■ **PROBLEM TO SOLVE**
Exclude the pictures. Transcribe exactly, and only, the lines from the one holding "[00:00:12.32 to 00:00:13.32]" to the end of the material below.

■ **RECORD EXCERPTS**
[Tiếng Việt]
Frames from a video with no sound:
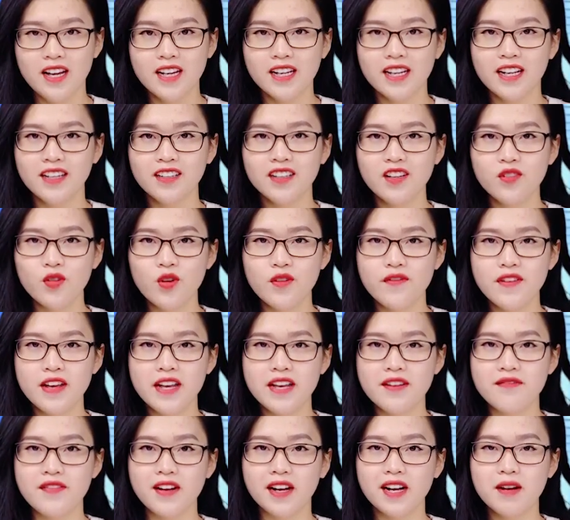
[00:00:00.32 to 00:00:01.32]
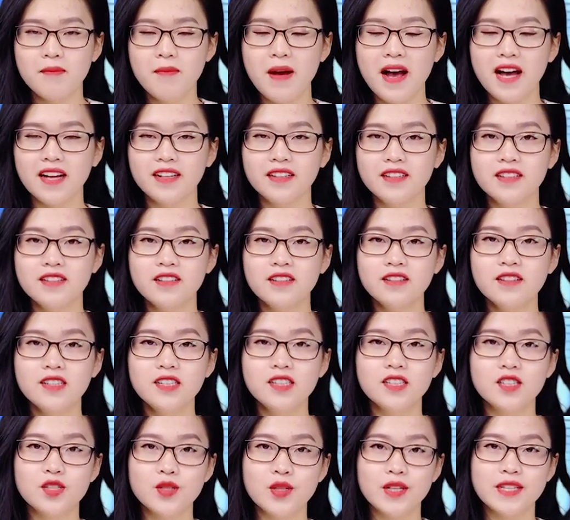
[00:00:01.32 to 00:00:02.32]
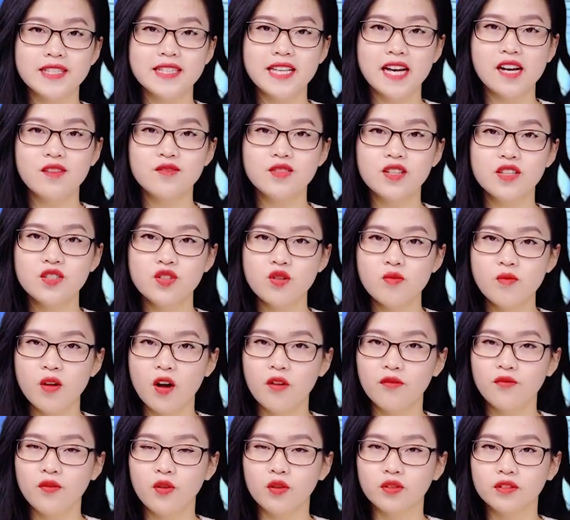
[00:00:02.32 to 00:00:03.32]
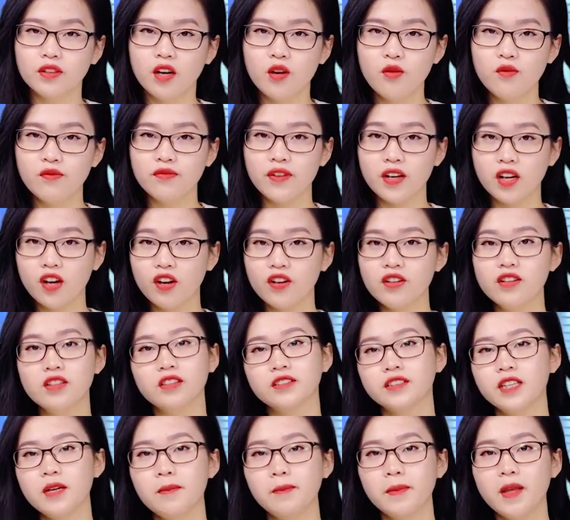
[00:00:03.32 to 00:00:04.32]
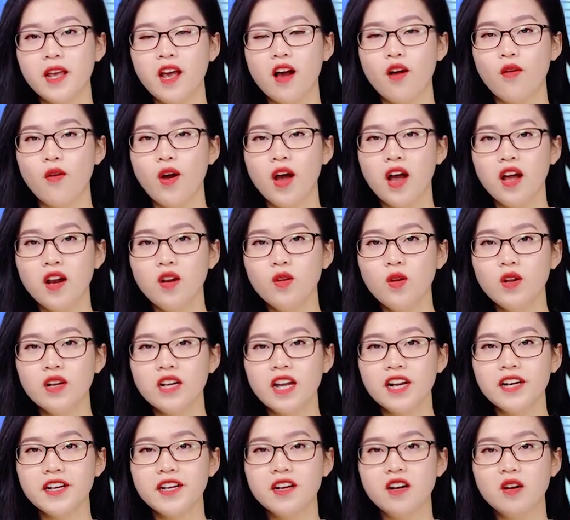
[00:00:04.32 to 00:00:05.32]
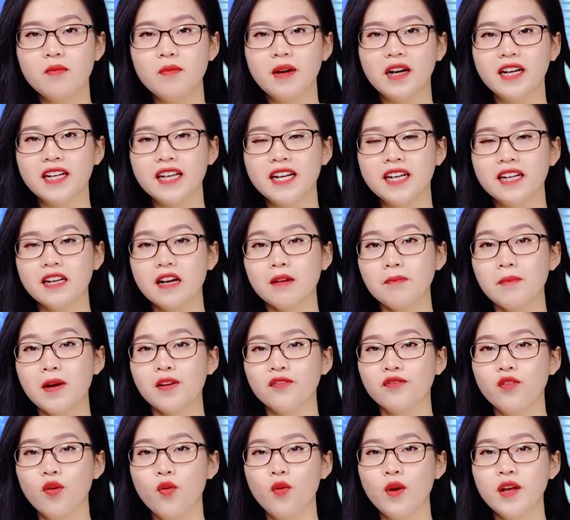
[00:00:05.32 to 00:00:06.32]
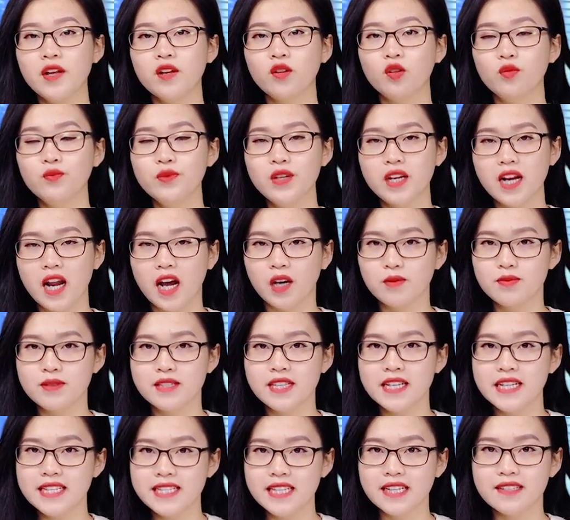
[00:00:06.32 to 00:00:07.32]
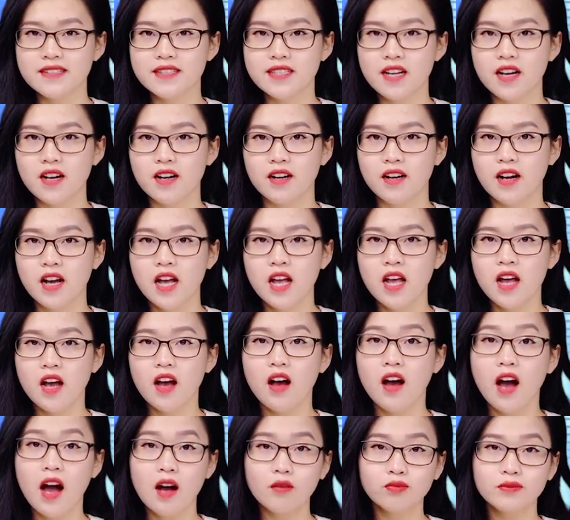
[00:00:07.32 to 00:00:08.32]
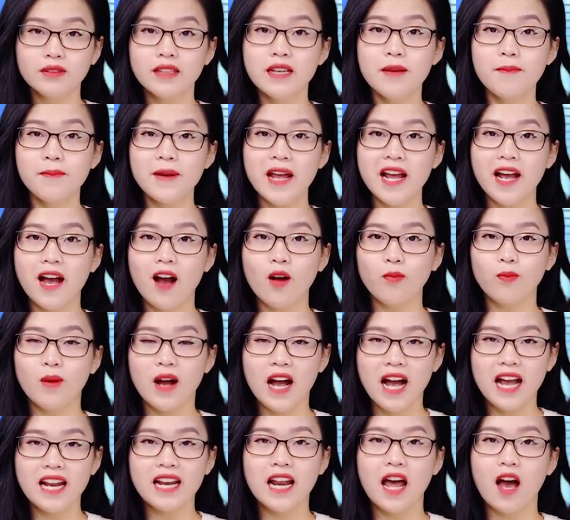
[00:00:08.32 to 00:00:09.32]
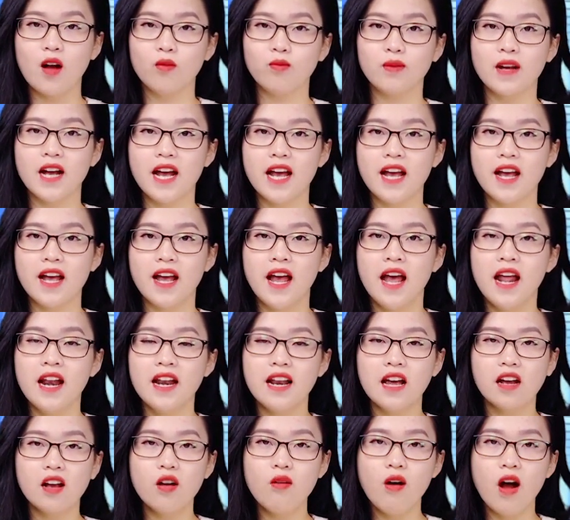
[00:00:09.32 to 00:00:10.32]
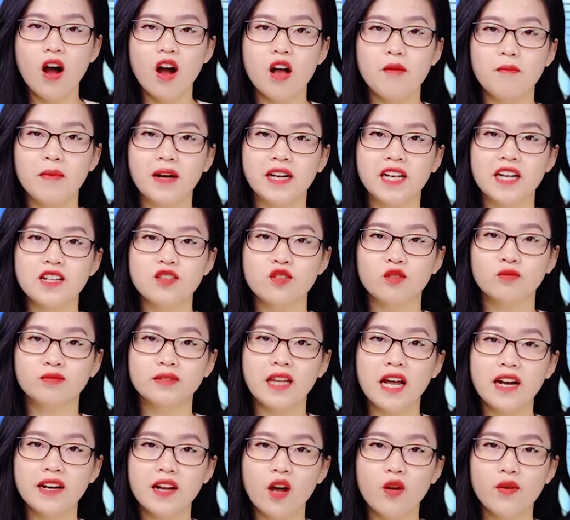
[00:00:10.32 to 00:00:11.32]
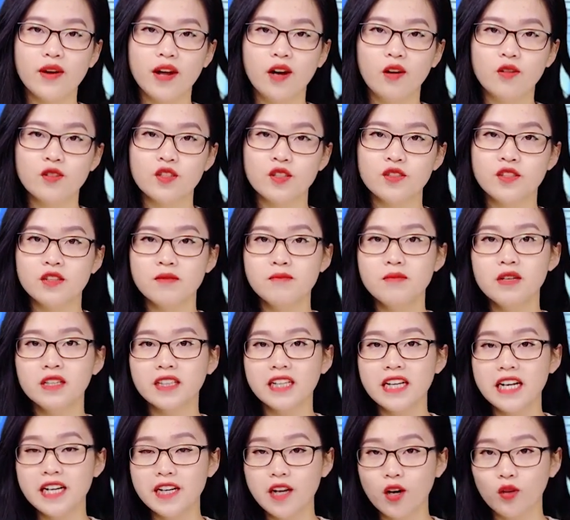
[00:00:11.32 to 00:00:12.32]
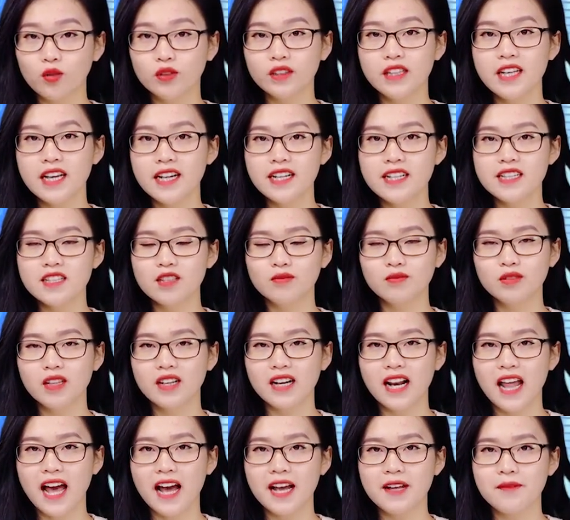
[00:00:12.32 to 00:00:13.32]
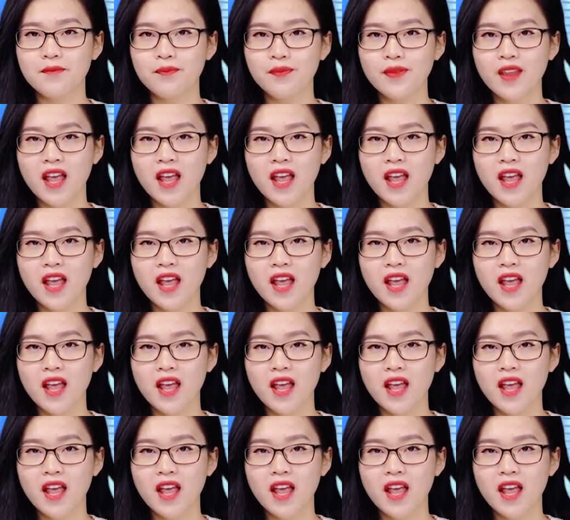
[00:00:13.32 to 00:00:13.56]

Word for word: Kính thưa quý vị và các bạn, ngưỡng cửa chuyển giao giữa trung học phổ thông với con đường tiếp theo luôn là điều mà khiến các bậc phụ huynh cũng như là học sinh chăn trở. À, học tiếp đại học hay là học nghề là câu hỏi mà khiến chúng ta đau đầu cho những bước đi đầu tiên trong tương lai.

■ **ANSWER BOX**
[00:00:12.32 to 00:00:13.32]
[00:00:13.32 to 00:00:13.56]

Word for word: Kính thưa quý vị và các bạn, ngưỡng cửa chuyển giao giữa trung học phổ thông với con đường tiếp theo luôn là điều mà khiến các bậc phụ huynh cũng như là học sinh chăn trở. À, học tiếp đại học hay là học nghề là câu hỏi mà khiến chúng ta đau đầu cho những bước đi đầu tiên trong tương lai.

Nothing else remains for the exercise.